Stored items
————————

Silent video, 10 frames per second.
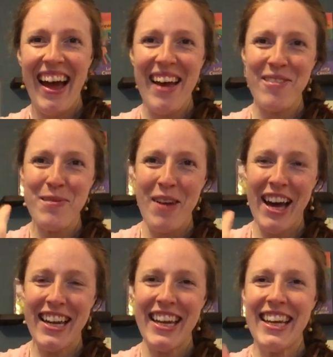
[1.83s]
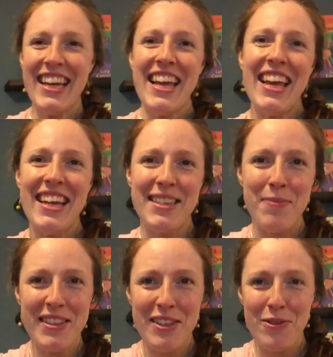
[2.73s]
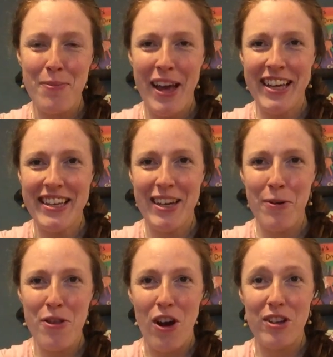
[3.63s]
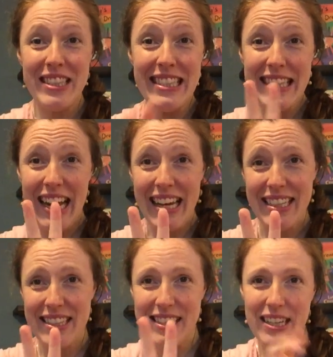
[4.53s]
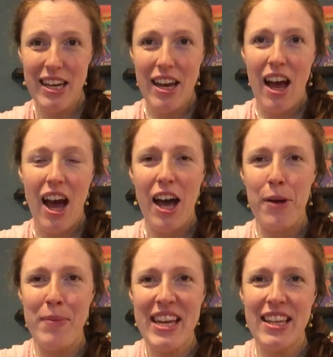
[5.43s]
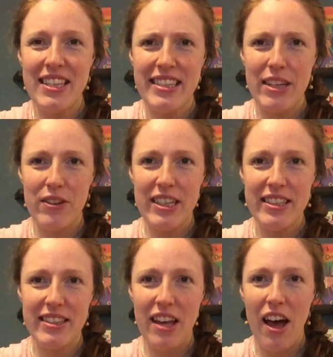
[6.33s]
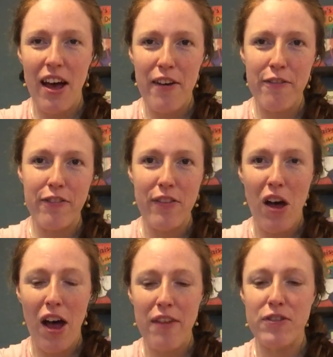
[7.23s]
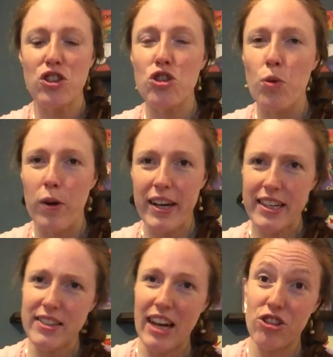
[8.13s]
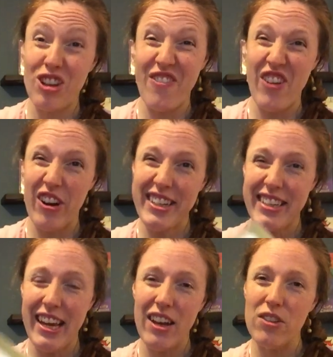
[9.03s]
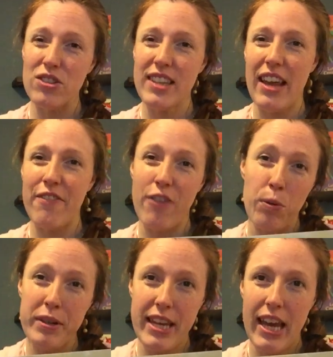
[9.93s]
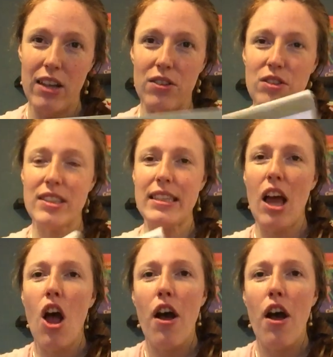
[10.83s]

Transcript: Hi, everybody. It's Mrs. Rebecca here with our second um, in the series of, of stories, actually fairy tales and folk tales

————————

What is needed here is an exact transcription of every record above, with images excluded.

Silent video, 10 frames per second.
[1.83s]
[2.73s]
[3.63s]
[4.53s]
[5.43s]
[6.33s]
[7.23s]
[8.13s]
[9.03s]
[9.93s]
[10.83s]

Transcript: Hi, everybody. It's Mrs. Rebecca here with our second um, in the series of, of stories, actually fairy tales and folk tales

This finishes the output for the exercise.